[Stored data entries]
#####

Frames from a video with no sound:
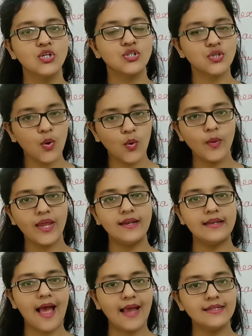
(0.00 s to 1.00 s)
So,
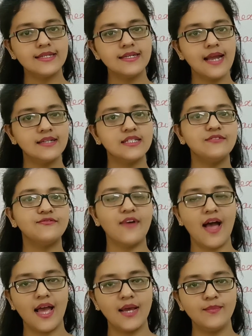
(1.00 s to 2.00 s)
in
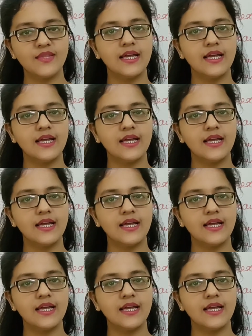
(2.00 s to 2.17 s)
1985,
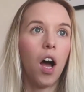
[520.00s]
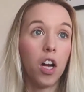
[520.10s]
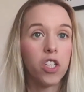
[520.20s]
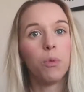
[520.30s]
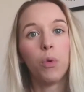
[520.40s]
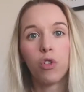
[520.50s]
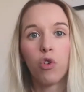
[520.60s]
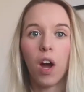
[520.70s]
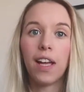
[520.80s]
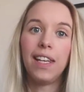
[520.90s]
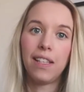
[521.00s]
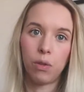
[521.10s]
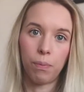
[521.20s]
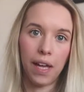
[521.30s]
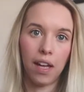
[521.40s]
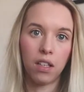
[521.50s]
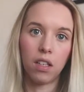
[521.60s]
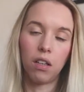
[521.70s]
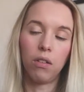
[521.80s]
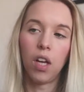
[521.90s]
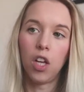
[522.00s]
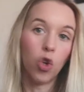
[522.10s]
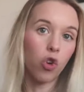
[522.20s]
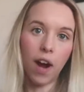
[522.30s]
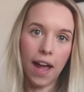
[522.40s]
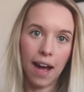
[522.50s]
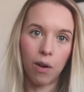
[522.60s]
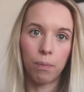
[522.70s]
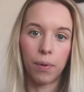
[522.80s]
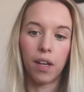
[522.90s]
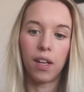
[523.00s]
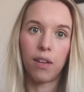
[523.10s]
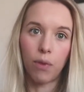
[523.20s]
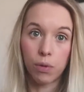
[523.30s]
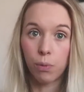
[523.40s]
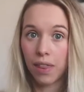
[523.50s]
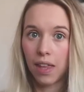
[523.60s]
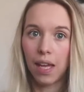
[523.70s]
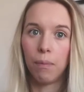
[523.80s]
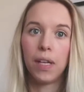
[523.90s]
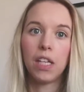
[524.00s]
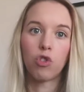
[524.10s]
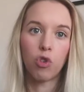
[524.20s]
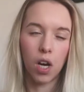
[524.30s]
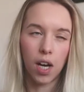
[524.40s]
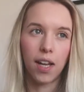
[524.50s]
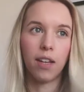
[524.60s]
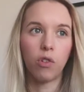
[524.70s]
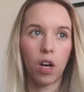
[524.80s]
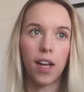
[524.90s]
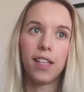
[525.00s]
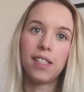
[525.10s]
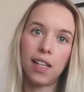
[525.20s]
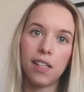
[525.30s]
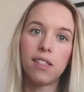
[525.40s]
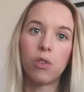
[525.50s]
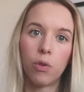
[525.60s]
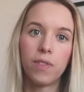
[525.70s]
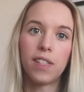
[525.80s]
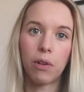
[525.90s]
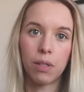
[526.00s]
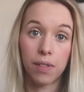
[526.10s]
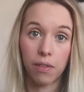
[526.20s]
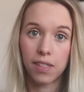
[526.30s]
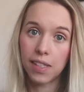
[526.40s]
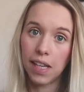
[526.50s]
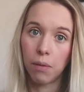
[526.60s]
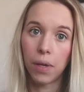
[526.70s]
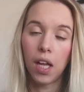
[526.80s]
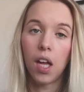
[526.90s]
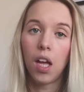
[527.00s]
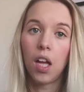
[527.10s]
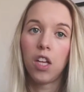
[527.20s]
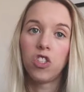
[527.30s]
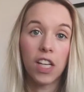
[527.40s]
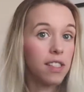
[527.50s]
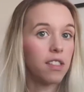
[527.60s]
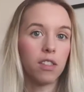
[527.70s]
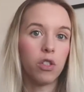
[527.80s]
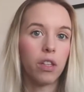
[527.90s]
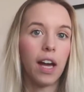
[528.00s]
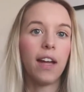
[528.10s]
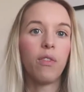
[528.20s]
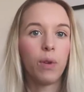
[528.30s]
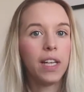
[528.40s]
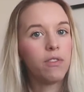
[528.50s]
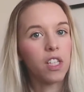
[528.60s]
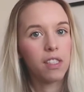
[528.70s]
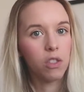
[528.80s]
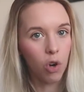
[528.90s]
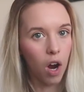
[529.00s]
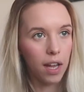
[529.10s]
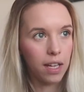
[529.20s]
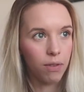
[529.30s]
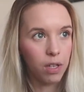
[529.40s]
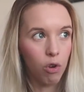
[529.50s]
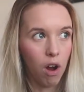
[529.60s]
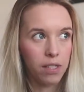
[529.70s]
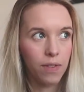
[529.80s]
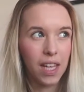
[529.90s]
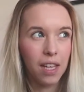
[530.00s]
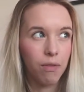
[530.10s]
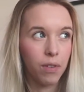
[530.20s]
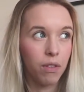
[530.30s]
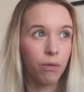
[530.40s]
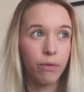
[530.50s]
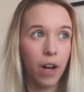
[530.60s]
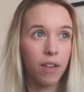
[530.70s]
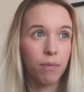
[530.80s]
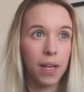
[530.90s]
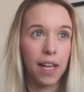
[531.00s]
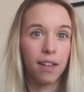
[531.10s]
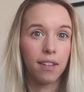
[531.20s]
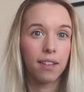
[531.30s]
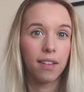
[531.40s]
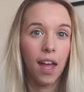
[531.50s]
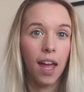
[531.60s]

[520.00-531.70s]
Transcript: Archie would cry a little bit, you know, not cry it out, but if I was with him, he'd cry and cry until he sort of settled himself to sleep. Jessie doesn't do that. If we leave Jessie to cry, if he cries for even 5 minutes,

#####

> **TASK TO CARRY OUT**:
Report how many lines of the records hold the word "with", and supply no other text.

> **TASK OUTPUT**:
2